Today, Levon’s voice has miraculously recovered. He is singing again, strong and clear. His imagination and vision conceived The Midnight Ramble Sessions, a series of live performances at Levon Helm Studios in Woodstock. Named for the traveling minstrel shows of his youth, the first Midnight Ramble was held in January, 2004. It featured one of the last performances by great blues pianist, Johnnie Johnson. Friends old and new have joined Levon on his stage including: Emmylou Harris, Dr. John, John Sebastian, Allan Toussaint, Elvis Costello, Larry Campbell, Jimmy Vivino, Hubert Sumlin, Little Sammy Davis, The Boxmasters, The Muddy Waters Band, The Swell Season, Donald Fagen, Hipmotism, Ollabelle, The Alexis P. Suter Band, The Love Trio, The Bruce Katz Band, Sex Mob and The Brian Mitchell Band. The monthly Rambles have been so successful they are usually sold out in advance.
New releases produced by Levon Helm Studios are Volume I and II of The Midnight Ramble Sessions, plus a live RCO All-Stars performance from New Year’s Eve 1977, at the Palladium which came from Helm’s personal “vault.” The vitality and magnetism of these recordings speak for themselves. In September of 2007, Dirt Farmer Music and Vanguard Records released Dirt Farmer, Levon's first solo, studio album in twenty-five years. A project particularly close to his heart, the CD contains music reminiscent of his past and songs handed down from his parents. Dirt Farmer was awarded a Grammy for Best Traditional Folk Album in February 2008. Fans will be pleased that Helm has just finished his new follow-up CD, Electric Dirt. It's release date is June 30, 2009.

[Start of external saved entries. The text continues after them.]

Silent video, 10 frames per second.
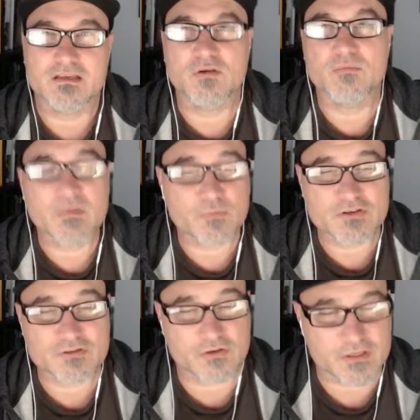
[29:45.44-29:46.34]
you know,
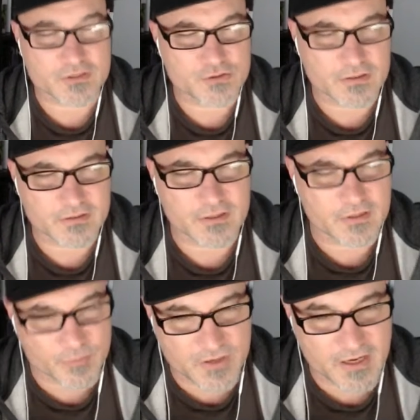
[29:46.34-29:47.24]
memories are constructed
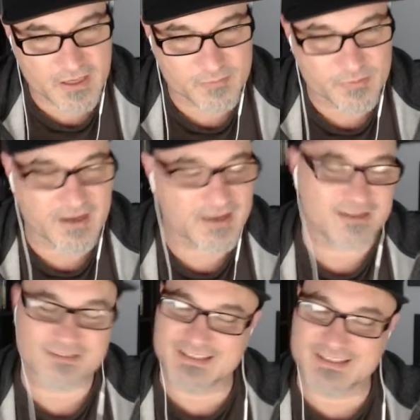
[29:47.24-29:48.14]
in the brain by it.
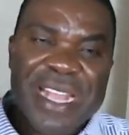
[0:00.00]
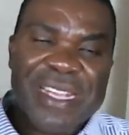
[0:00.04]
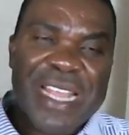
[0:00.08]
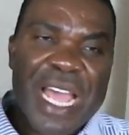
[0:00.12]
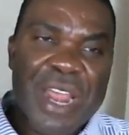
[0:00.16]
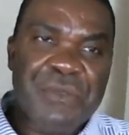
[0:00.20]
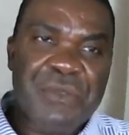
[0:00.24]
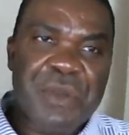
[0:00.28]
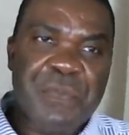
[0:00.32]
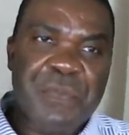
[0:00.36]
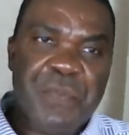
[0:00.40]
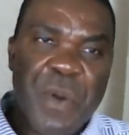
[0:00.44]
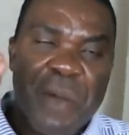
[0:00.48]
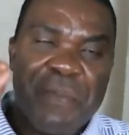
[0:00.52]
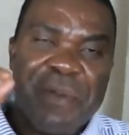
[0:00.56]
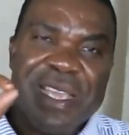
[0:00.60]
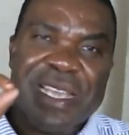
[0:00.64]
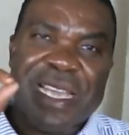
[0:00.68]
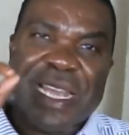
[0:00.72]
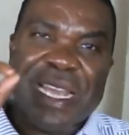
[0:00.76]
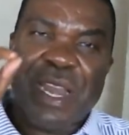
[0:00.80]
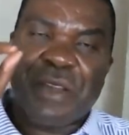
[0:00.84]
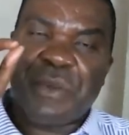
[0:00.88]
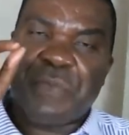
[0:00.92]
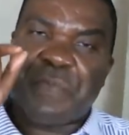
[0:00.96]
and Republican
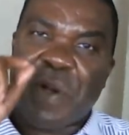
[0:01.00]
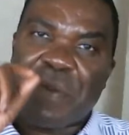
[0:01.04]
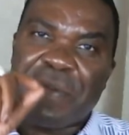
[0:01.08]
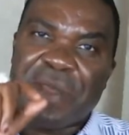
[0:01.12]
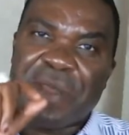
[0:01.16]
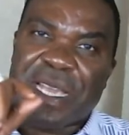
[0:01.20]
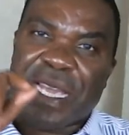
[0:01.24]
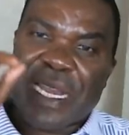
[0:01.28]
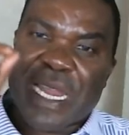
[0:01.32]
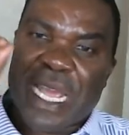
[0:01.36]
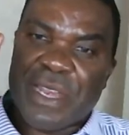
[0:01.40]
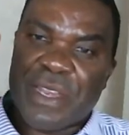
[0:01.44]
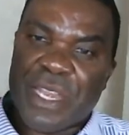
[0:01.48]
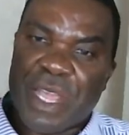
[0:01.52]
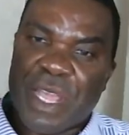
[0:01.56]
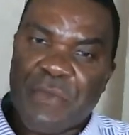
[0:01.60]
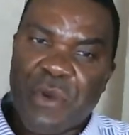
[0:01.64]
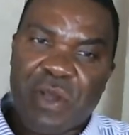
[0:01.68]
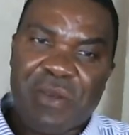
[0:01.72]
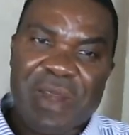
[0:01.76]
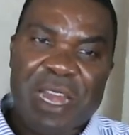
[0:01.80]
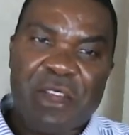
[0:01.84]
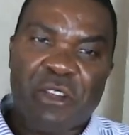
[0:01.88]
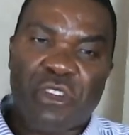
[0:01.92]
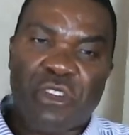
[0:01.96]
and Republican and
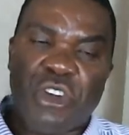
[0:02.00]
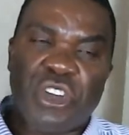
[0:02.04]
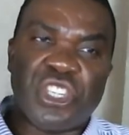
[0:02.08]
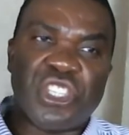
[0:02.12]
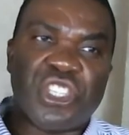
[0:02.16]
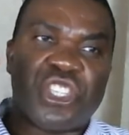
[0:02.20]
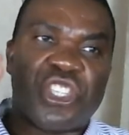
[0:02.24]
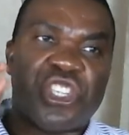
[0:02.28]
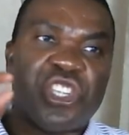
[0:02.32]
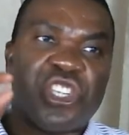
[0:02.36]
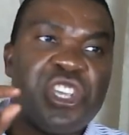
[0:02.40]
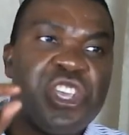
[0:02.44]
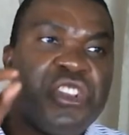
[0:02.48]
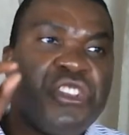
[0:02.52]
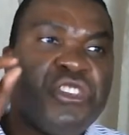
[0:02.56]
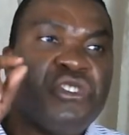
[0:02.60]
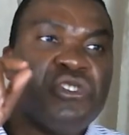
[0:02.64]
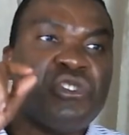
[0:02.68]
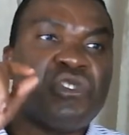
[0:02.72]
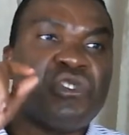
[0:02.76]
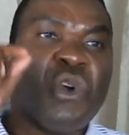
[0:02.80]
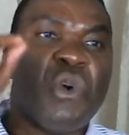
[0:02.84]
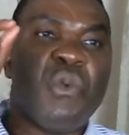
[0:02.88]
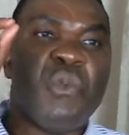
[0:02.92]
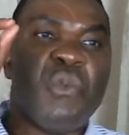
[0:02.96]
Democrat continue
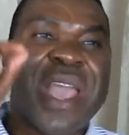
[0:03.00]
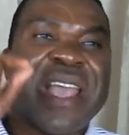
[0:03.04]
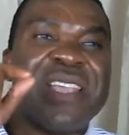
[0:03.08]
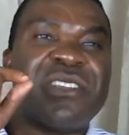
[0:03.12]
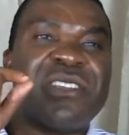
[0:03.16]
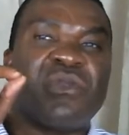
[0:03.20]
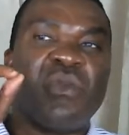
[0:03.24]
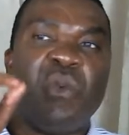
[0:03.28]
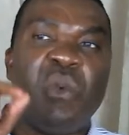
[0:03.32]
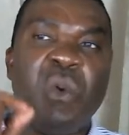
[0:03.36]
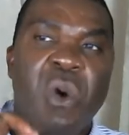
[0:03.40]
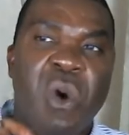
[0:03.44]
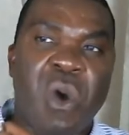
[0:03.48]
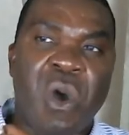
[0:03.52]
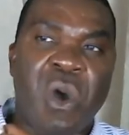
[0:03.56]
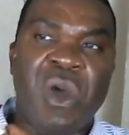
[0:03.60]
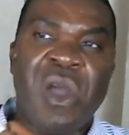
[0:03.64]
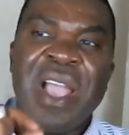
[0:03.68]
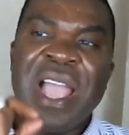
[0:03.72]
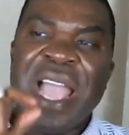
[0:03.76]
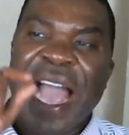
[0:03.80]
to wage war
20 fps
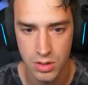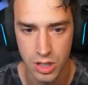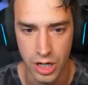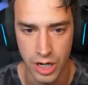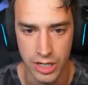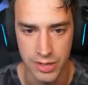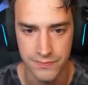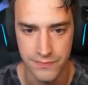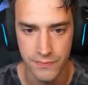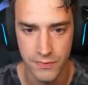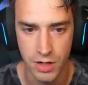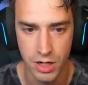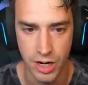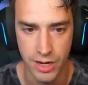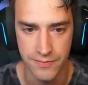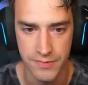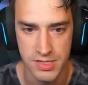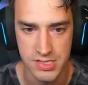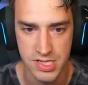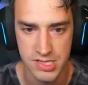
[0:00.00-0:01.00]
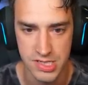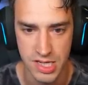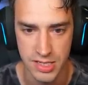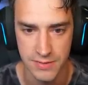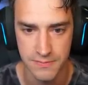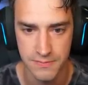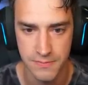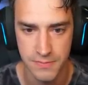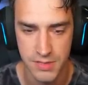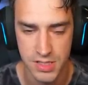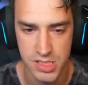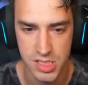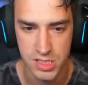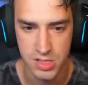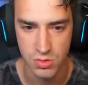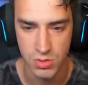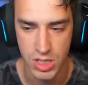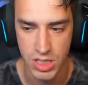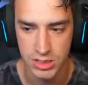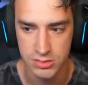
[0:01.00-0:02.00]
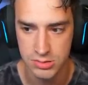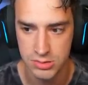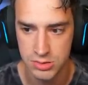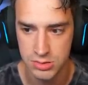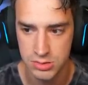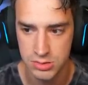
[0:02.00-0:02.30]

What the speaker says: All right. All right. This is it. This is the one.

The intimacy of the shows performed at Levon’s hearth offer a hospitality and warmth found in no other venue, not to mention the excellence of the performances themselves, hosted by a man whose gifts are legendary. Though always an enthusiastic and passionate performer, today with sheer joy and gratitude, he effortlessly captivates his audience young and old, with a rhythmic power all his own. During a career that has spanned over five decades, Levon Helm has nurtured a tradition of professionalism with a deep respect for his craft and remains refreshingly genuine in a world that often compromises integrity. He is a master storyteller who weaves his tales with the magic thread of universality that ties us all. He beckons us to come in, sit awhile and enjoy. We see ourselves in his stories and we are home.